Amongst the roll of maps I salvaged, there is one that I keep going back to. It is 75 x 106 cm in size, and has one slightly rough edge, the left, which seems to have been carefully prised away from the copying machine’s cutter. The top edge has a plastic coated perforated strip neatly attached to it with sellotape. Probably added so it could be attached to a board, the strip gives the map the impression of another life as a giant exposed negative, a feeling enhanced by the fact that someone, probably Dad, has written LXXX I  4 in the top right hand corner. The map is discoloured, the rich yellow stains showing how some element used in the antiquated copying process has migrated through the grain over time. Other, more bleached parts may betray years of lying rolled up in a sunny spot. The back reveals its age. Under the stamped heading LANCASHIRE RECORD OFFICE, we get the subheading REFERENCE: with (marked out by hand in neat blue biro, though I am sure this is not Dad’s hand) a reference:  0. 5 . 25” Sheet  81/4 , c. 1893 ED. This map is dated (in the same orderly hand) 13:7:83. A final stamp tells us the map is COPYRIGHT RESERVED.

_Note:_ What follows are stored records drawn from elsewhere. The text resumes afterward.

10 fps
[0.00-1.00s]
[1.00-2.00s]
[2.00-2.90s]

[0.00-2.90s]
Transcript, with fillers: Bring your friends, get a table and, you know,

The margins on the front of the map tell us — as maps are wont to do — what we are looking at. Under the perforated strip are italicised capitals, denoting in this order: 

YORKSHIRE  WEST RIDING   SOWERBY DIVISION   TODMORDEN UNION   TODMORDEN L.B.D.   

At the bottom in much smaller italicised capitals we see:

HALIFAX UNION   SOYLAND L.B.D.   SOYLAND PH.

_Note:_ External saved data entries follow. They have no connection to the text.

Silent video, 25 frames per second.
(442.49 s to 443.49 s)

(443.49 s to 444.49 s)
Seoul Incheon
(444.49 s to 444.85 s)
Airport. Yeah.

I presume that these places mark the authorities that border the land surveyed. Elsewhere, we are given the map’s legend and provenance. First surveyed in 1891, and ‘photozincographed and published at the Ordnance Survey Office, Southampton’ in 1893, this is a map of Blackstone Edge Moor. Underneath this title, though in much smaller capitals and with no explanation as to why, we see the name, Chelburn Moor. The scale is 1/2500, ‘being 25.344 Inches to a Statute Mile or 208.33 Feet to One Inch.’

What is there to see? In the top left corner we get a vaguely triangular shape denoting elevated ground with the words, Round Hills.  Along their border, the words Union & LBD Bdy are marked. Now and then we see the letters B.S.. In the margin directly adjacent, are the following place titles: 

MIDDLETON DIVISION

LITTLEBOROUGH L.D.B.  

Reading upwards along the margin, we see these names, formatted in this manner:

ROCHDALE UNION

BLATCHINWORTH  AND

CALDERBROOK PB.

Intersecting these two the words White Holme Moss and LXXXI. 3 3 3.

At the bottom left we see the top right of the circumference of a circle that simply says, Mound Mound Mound Mound Mound

To the left in the margin we see these same words, in slightly different order

MIDDLETON DIVISION 

ROCHDALE UNION

LITTLEBOROUGH L.D.B.  

BLATCHINWORTH  AND

CALDERBROOK P

Other markings arrayed around the corner of the map are LXXXI. 3 and reference numbers 305 and 1659310.

The index at the bottom, with the ‘characteristics and symbols of the boundaries’ of the map, lists the demarcations we have to look out for. The line delineating the two features I have mentioned — a long thick broken line — reveals itself to be the county border between the West Riding of Yorkshire and Lancashire.

And, apart from these two instances of elevated ground, jutting like prominentaries into the ocean, the rest of the map shows us absolutely nothing. 

So why had Dad saved it? 

I don’t know. But I increasingly see this map as a metaphor for the lives of those others we share our lives with. We can add details of time and place while we can, filling in corners in great and obscure detail, but the map itself remains essentially bare, and prey to our fading imaginings.